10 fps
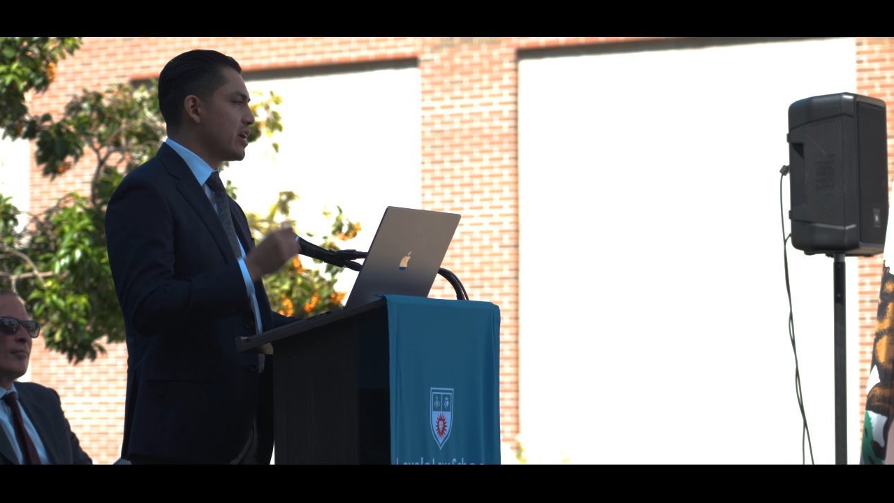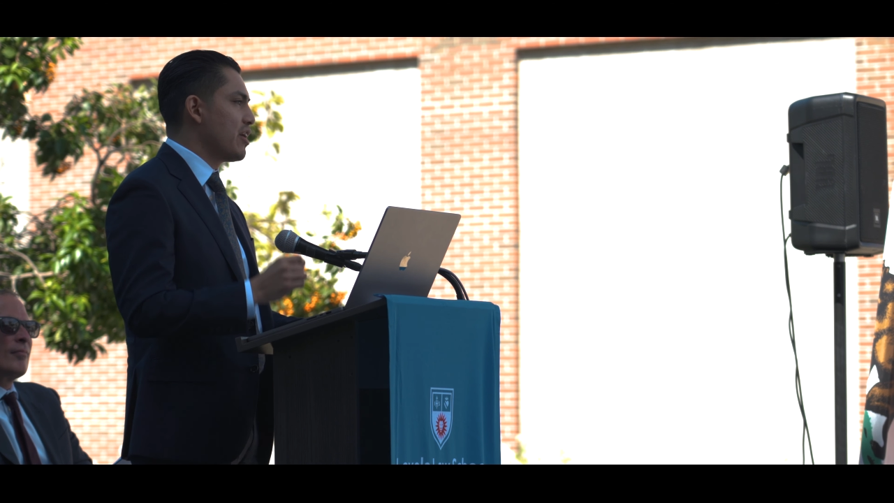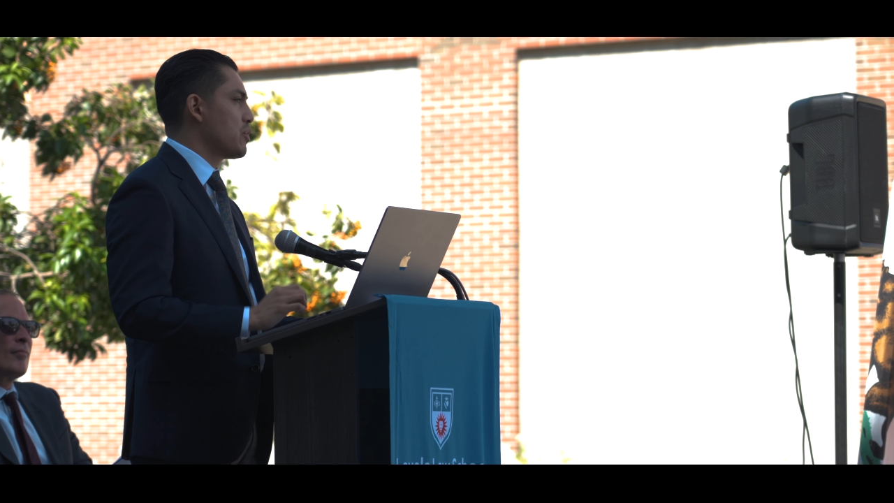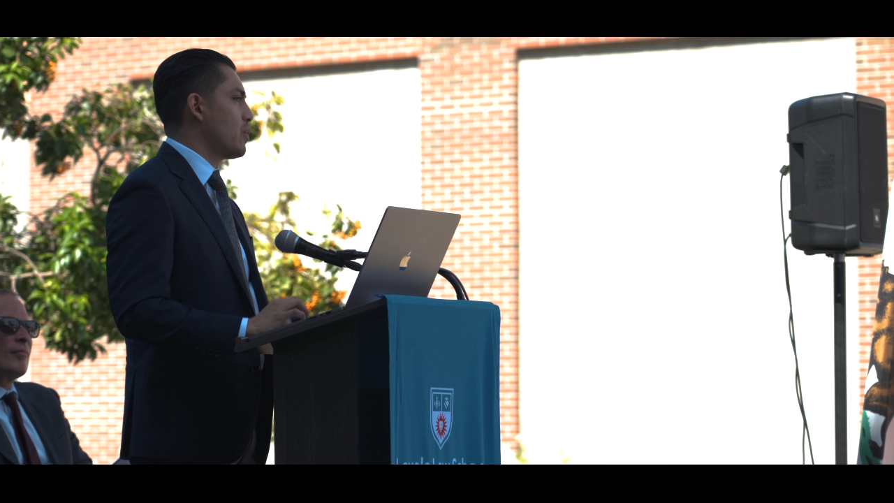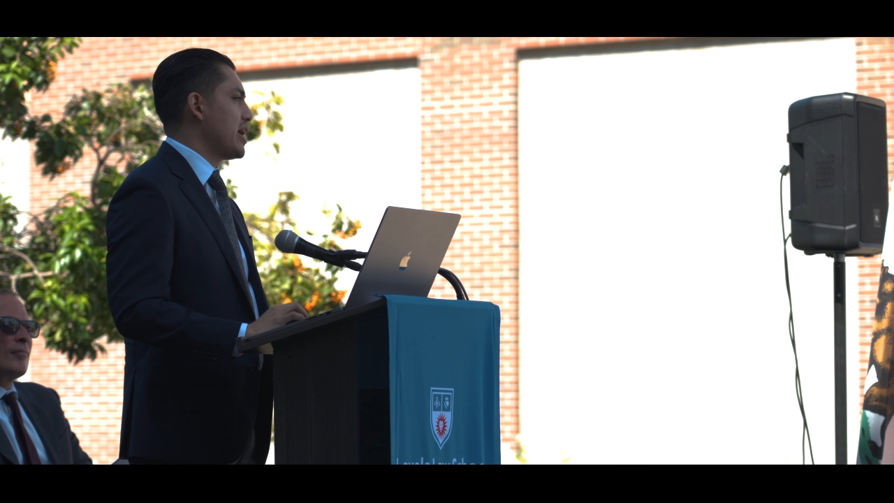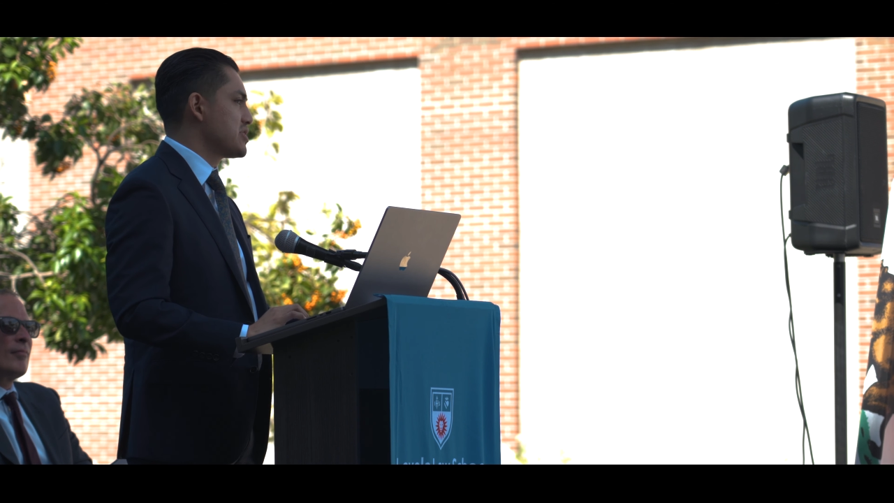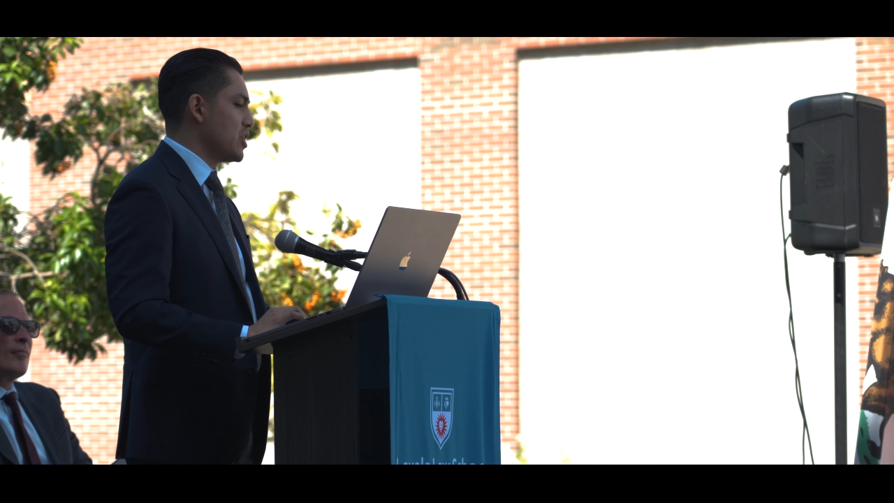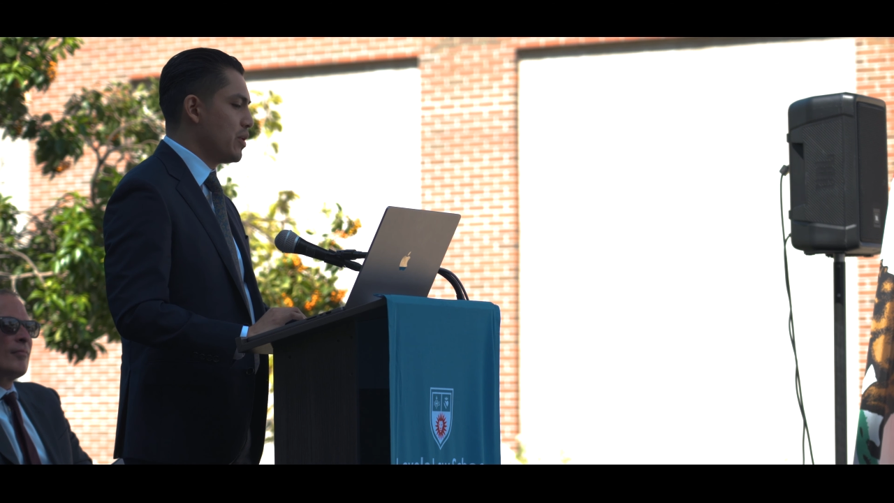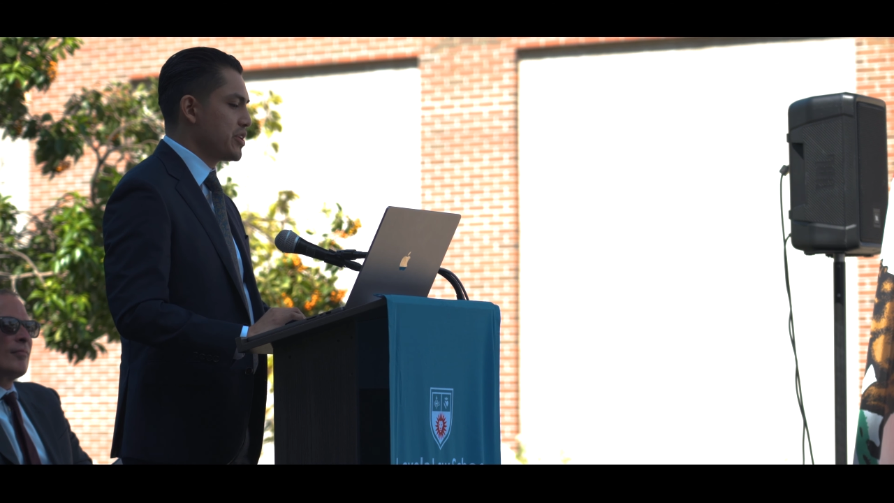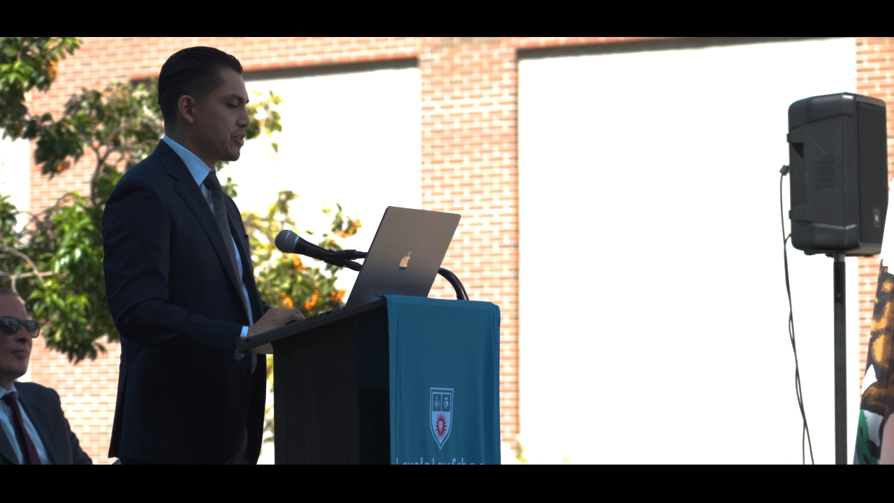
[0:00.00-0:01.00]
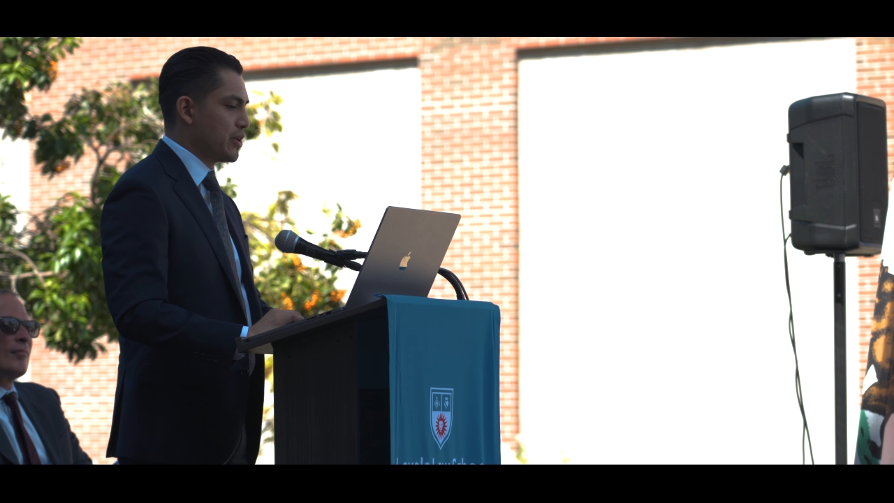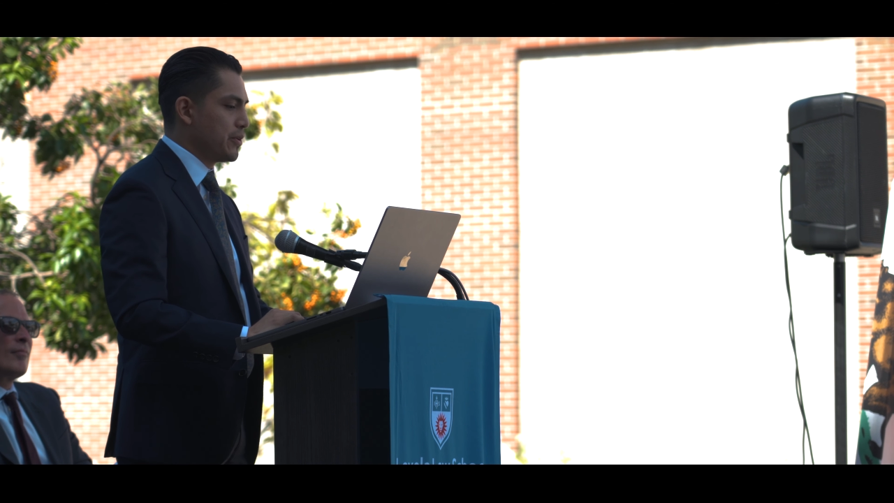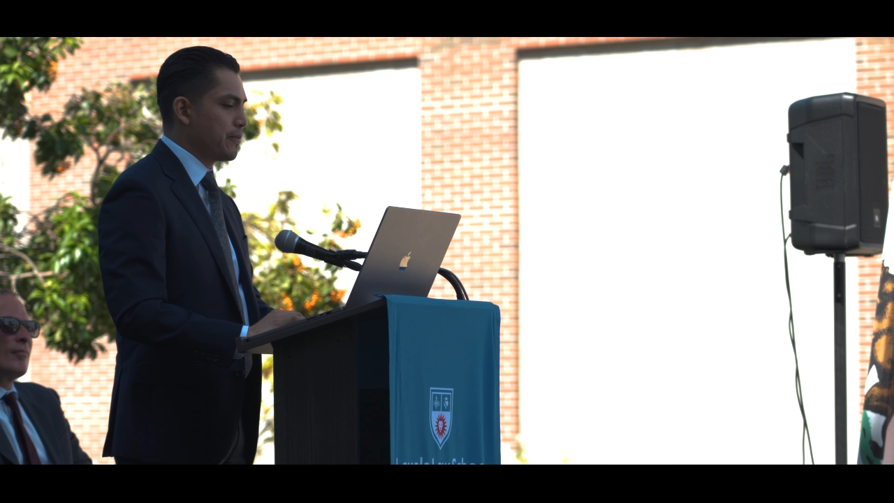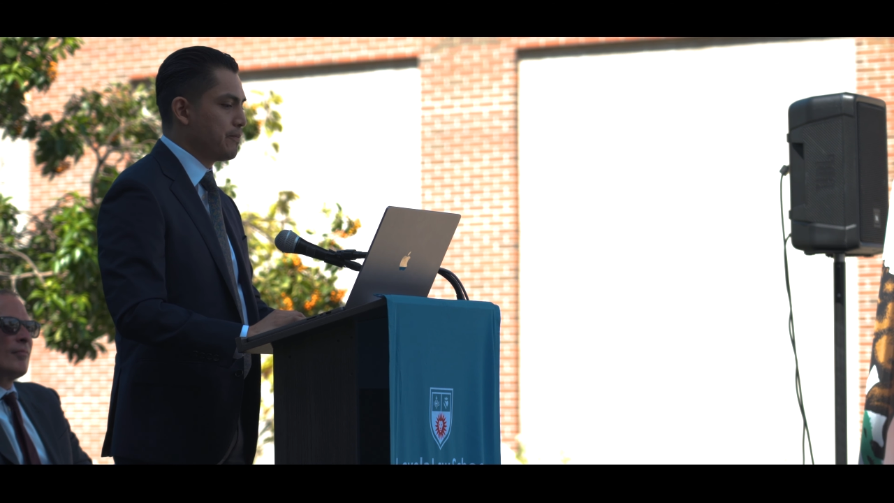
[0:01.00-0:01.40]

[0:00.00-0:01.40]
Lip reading: otherwise go on your own.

********************

- _Exercise requirements_
Take every entry and repeat it verbatim, minus the pictures.

- _Output for this exercise_
10 fps
[0:00.00-0:01.00]
[0:01.00-0:01.40]

[0:00.00-0:01.40]
Lip reading: otherwise go on your own.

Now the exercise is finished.